Question: Is thermography an effective screening tool, and what does the FDA say about thermography?

Answer: Thermography is an interesting concept. It essentially is an infrared image of the body so it gives you the surface temperature of the skin. For breast tissue, not all cancers are just under the surface of the skin. In fact, many of them are in the deeper tissue because just under the surface we have our subcutaneous fat, which is a layer of tissue where we typically do not see breast cancer. We need to get into the fiber glandular tissue to see a malignancy. So, thermography is not particularly helpful. In fact, it has no studies to support it as a way to identify breast cancer. The FDA has approved thermography as an adjunct screening. In other words, it can be used because it does not cause any harm. However, it is not FDA-approved as a screening tool for breast cancer. It has been a problem for some patients because it's presented … as a screening tool, and it has been confusing for patients. I think patients like the idea that it's a whole body scan because it seems holistic. However, the FDA has put out a warning because it's so misleading. The FDA actually has a warning against thermography because so many have presented it as a screening tool when in fact it is not. It can only be used as an adjunct, and that's because it is not felt to not cause harm. But it does not have data to support its use for screening for breast cancer in any way, there are no studies to support it, so we do not recommend it.”

Question: Is it necessary to continue self-breast exams, if you are keeping up with your annual mammogram?

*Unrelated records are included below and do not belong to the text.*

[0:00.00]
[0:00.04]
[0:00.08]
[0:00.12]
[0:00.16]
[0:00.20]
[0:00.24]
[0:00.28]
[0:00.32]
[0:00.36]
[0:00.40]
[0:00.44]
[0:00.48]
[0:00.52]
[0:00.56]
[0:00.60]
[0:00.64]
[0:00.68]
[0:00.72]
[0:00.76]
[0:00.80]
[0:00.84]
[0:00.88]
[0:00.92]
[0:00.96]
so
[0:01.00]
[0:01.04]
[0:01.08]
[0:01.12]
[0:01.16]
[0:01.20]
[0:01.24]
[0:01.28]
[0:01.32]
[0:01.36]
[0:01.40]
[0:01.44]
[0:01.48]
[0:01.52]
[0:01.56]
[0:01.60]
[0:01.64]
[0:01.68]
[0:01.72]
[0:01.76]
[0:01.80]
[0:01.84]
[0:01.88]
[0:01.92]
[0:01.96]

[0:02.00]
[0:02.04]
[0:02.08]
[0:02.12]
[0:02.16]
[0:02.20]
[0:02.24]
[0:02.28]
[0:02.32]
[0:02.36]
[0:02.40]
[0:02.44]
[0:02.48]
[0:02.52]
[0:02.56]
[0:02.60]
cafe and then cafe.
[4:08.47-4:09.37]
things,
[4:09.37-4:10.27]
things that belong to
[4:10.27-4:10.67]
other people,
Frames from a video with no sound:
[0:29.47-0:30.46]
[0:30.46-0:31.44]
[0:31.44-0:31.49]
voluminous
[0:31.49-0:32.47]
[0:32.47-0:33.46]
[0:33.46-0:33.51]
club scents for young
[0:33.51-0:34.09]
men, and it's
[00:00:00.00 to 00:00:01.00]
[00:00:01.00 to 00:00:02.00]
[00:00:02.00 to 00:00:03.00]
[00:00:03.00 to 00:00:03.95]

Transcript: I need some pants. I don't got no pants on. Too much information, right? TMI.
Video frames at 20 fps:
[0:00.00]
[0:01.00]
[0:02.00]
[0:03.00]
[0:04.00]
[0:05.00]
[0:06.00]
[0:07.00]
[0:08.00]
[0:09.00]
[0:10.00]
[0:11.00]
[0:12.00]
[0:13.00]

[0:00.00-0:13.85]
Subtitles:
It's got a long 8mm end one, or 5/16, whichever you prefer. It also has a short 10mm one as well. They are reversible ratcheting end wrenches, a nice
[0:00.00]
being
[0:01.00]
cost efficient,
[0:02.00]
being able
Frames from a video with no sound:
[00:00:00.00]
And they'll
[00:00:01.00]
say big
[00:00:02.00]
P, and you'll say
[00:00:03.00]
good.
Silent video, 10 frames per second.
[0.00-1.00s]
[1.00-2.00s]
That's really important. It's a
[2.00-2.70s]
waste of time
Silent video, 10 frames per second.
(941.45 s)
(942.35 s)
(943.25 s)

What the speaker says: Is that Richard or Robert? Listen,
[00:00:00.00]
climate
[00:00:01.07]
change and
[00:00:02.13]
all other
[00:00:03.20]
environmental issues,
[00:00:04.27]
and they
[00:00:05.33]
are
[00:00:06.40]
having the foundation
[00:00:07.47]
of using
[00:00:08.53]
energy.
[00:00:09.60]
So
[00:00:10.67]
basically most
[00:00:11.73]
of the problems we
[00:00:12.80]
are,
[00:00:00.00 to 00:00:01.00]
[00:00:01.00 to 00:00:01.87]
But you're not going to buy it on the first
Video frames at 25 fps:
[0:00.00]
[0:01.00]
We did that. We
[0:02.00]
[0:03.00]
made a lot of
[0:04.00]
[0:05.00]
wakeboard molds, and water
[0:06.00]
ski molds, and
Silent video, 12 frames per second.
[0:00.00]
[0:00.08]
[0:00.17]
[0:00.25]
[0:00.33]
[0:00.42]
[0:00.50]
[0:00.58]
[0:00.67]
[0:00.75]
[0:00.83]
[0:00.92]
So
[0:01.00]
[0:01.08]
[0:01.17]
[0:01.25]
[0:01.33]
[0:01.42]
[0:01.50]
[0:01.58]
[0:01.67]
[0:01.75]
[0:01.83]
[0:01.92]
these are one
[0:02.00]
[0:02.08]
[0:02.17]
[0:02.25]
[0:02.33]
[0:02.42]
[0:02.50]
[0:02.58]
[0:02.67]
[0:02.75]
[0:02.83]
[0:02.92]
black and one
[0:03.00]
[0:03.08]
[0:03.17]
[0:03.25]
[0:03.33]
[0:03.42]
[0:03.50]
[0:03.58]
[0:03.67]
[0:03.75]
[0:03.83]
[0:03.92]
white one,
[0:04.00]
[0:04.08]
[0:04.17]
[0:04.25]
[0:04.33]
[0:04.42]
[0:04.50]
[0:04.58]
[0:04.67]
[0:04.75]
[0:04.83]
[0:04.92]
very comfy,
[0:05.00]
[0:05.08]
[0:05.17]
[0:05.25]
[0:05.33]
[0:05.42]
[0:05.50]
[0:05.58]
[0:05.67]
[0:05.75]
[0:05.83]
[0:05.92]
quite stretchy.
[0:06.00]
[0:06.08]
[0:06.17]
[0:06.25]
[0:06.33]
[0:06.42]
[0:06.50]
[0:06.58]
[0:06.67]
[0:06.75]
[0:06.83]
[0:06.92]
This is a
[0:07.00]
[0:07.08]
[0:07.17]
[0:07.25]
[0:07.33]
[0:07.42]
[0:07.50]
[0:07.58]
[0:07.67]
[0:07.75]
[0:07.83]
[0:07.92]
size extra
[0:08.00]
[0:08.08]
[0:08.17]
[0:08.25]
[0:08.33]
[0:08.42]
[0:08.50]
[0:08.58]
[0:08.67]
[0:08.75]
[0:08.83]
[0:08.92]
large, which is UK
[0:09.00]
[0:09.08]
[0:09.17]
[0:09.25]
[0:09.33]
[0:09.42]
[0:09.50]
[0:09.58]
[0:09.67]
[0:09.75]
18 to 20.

Answer: If you're coming in for a mammogram once a year, it’s important to remember nothing is perfect. A mammogram is not perfect either, especially when you have dense breast tissue. A self-breast exam will help you find things that are superficial but you will know - if you're used to doing your breast exam - all of your own little lumps and bumps. I can't tell you how many women we've had come in who feel their own cancer. It is an extremely important thing to do, and we recommend that women do it once a month. If it's a woman who's menstruating, the best time to do it is right at the end of the menstrual cycle. That's when the breast tissue is what I like to call the calmest, or the least hormonally active. So, your breast tissue is going to be the most uniform, and you're the most likely to feel something worrisome if it's there rather than it being obscured by all the hormonally active glandular tissue. I recommend doing that breast exam right after the end of your period. You can even do it on the last day if that's easier, or the first day after it stops. If a woman is post-menopausal, pick a day. It can be the first of the month or the 15th of the month, just do it every month like clockwork. It is very important as an add-on to your mammogram because you're only doing a mammogram once a year and cancer can develop in the breast in between a mammogram.”